Supplied records:
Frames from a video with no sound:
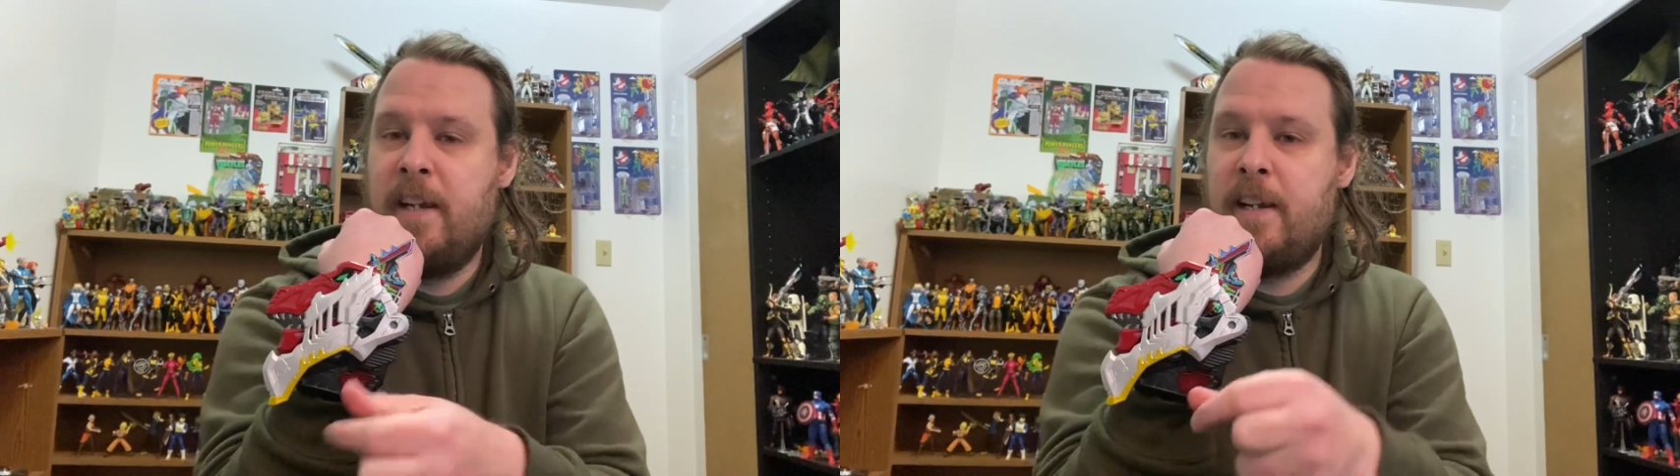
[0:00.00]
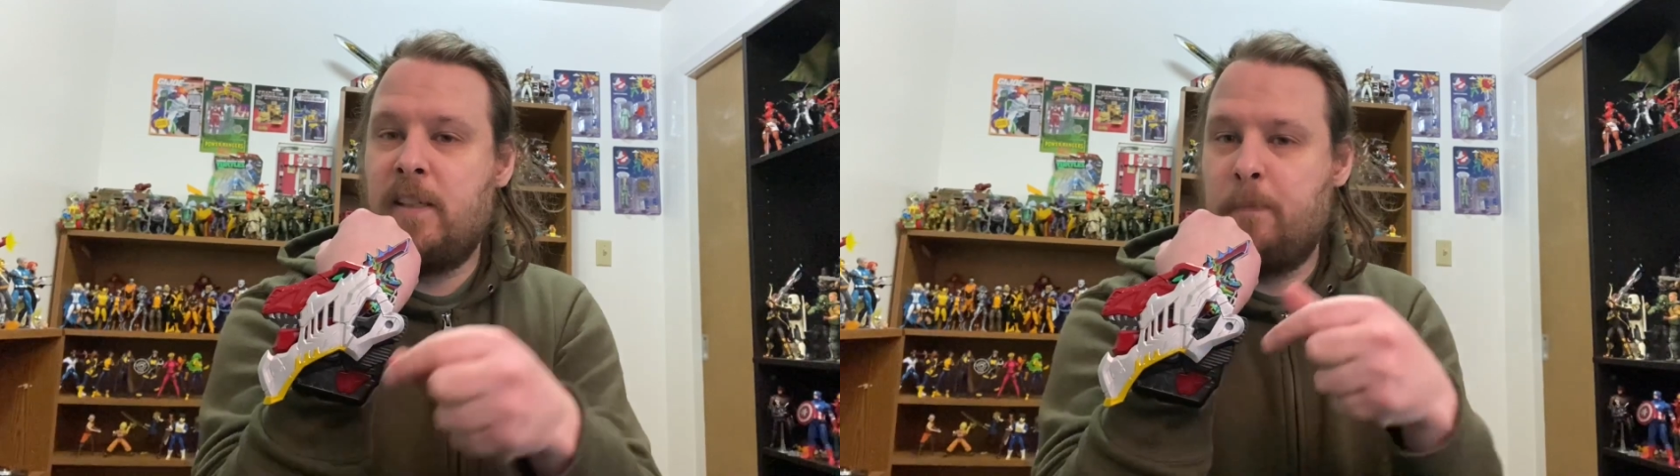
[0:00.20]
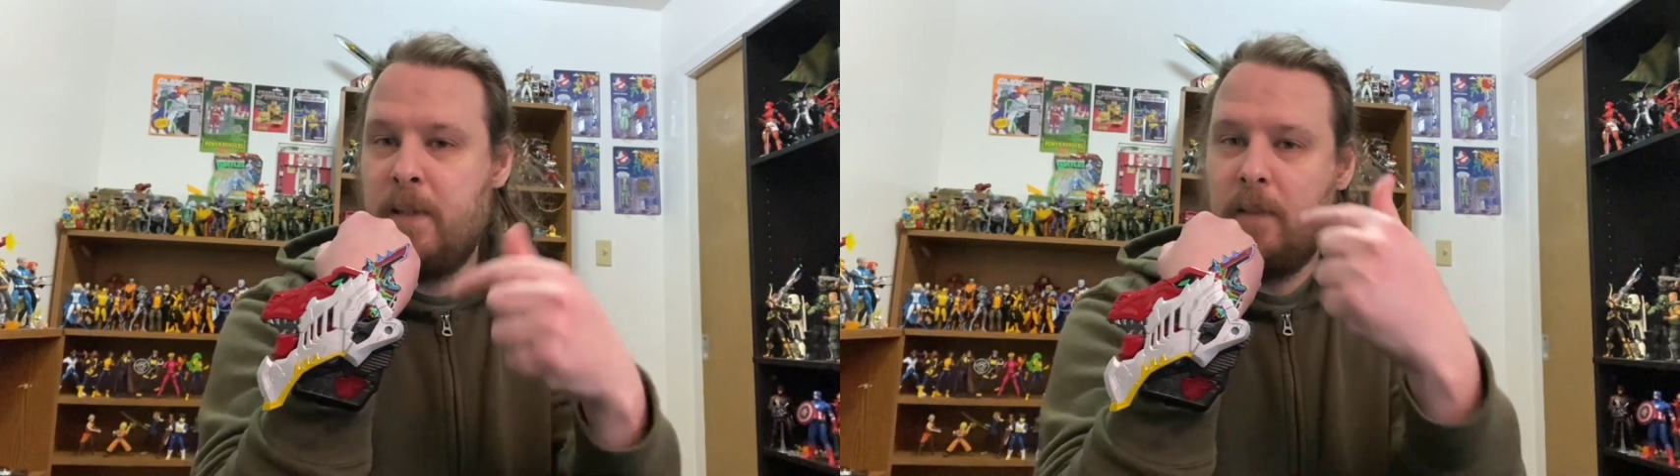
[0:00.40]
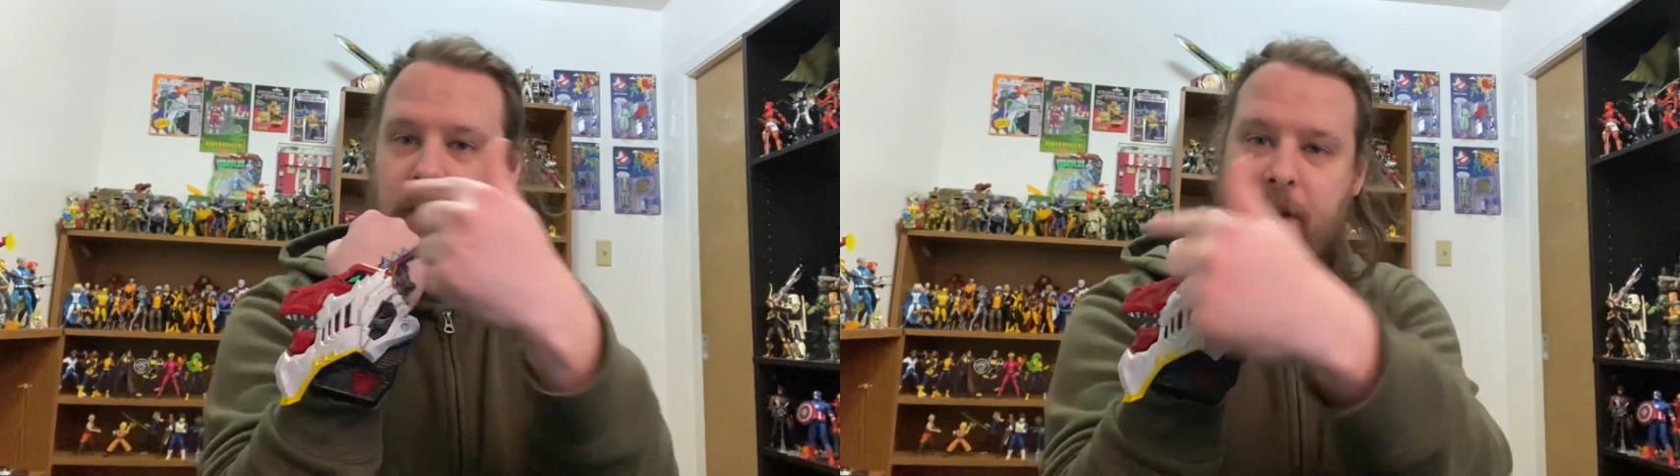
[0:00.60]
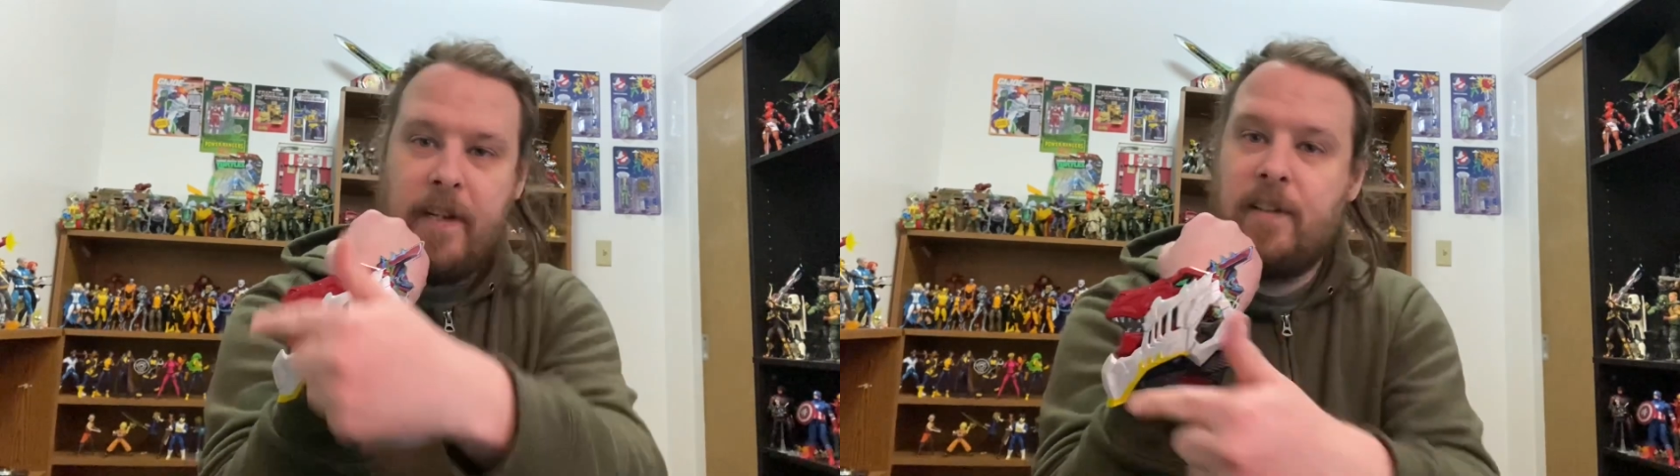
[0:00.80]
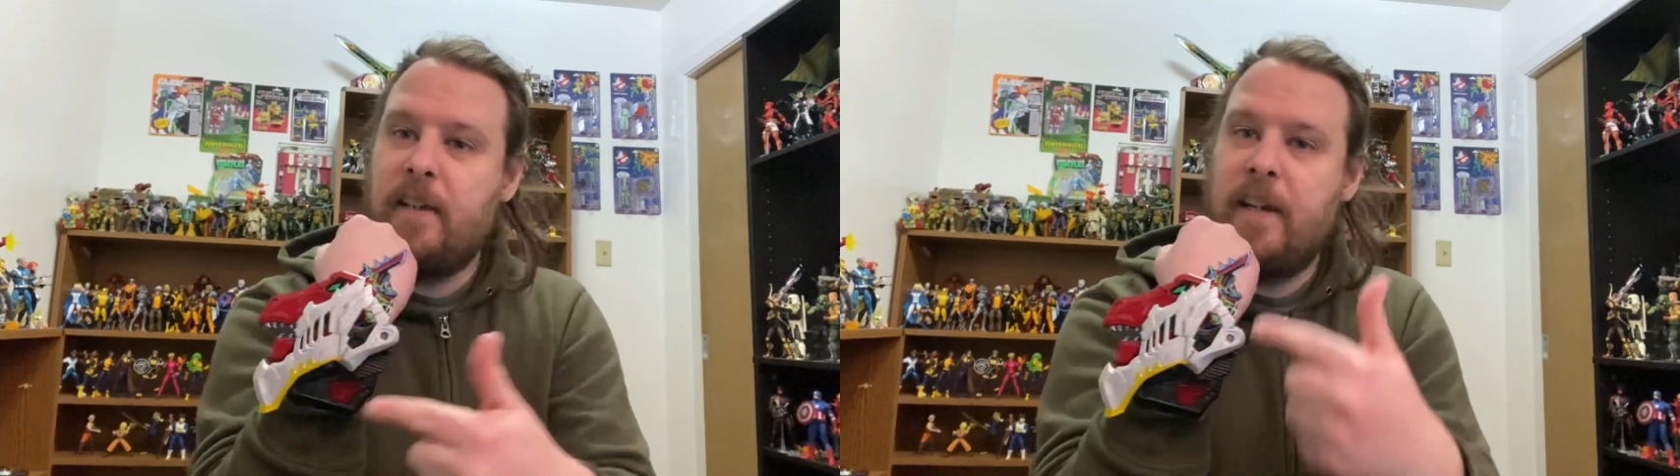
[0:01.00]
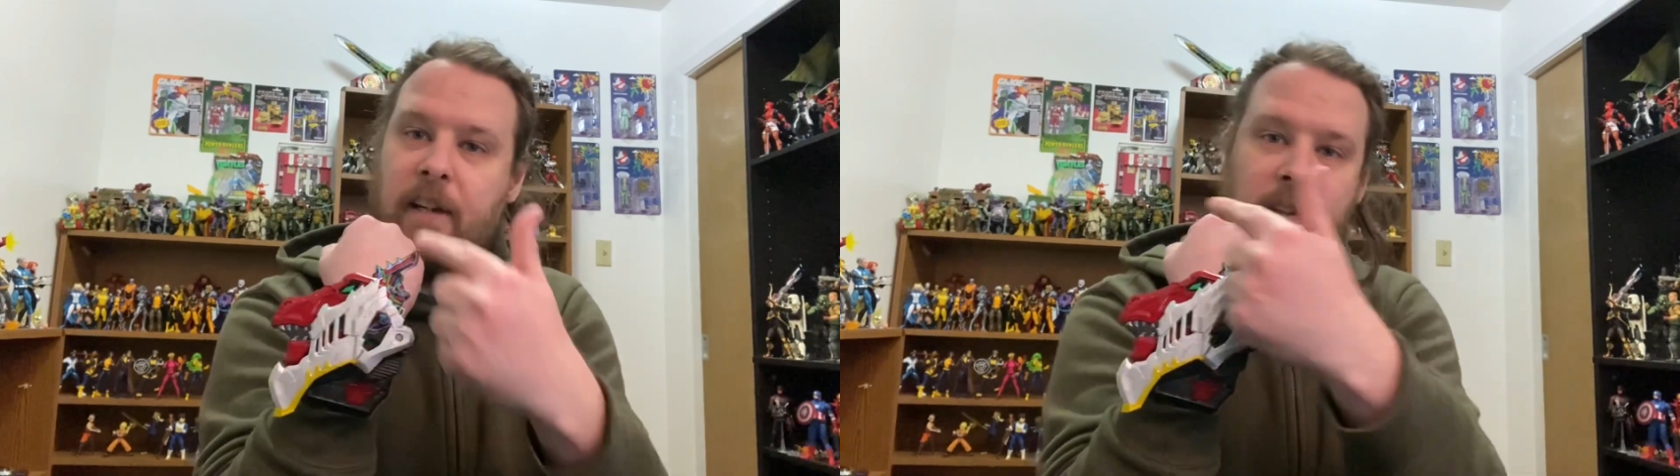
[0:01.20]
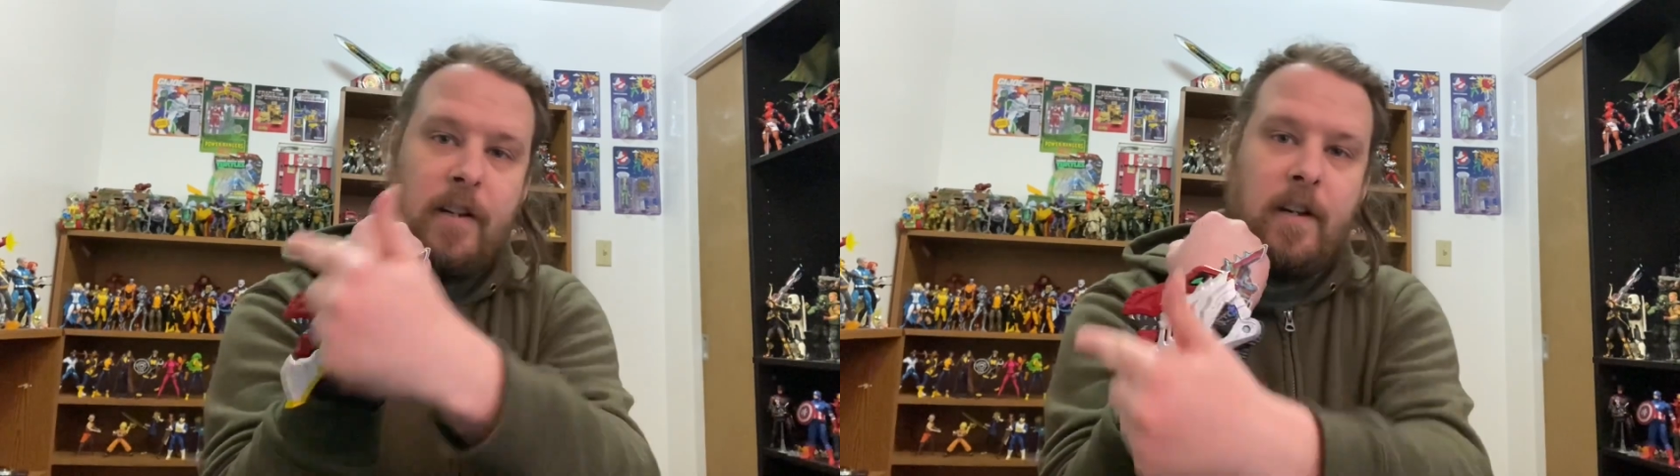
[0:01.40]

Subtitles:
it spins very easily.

==

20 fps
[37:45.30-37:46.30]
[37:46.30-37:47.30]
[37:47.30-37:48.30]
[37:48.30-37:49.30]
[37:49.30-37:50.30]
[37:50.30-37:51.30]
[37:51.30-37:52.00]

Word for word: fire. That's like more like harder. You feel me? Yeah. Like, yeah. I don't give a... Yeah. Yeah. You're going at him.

Assignment: For this exercise, repeat exactly the lines of the data above from the one with "[37:48.30-37:49.30]" down to the one with "Word for word: fire.", both end lines included.

Response for this exercise:
[37:48.30-37:49.30]
[37:49.30-37:50.30]
[37:50.30-37:51.30]
[37:51.30-37:52.00]

Word for word: fire. That's like more like harder. You feel me? Yeah. Like, yeah. I don't give a... Yeah. Yeah. You're going at him.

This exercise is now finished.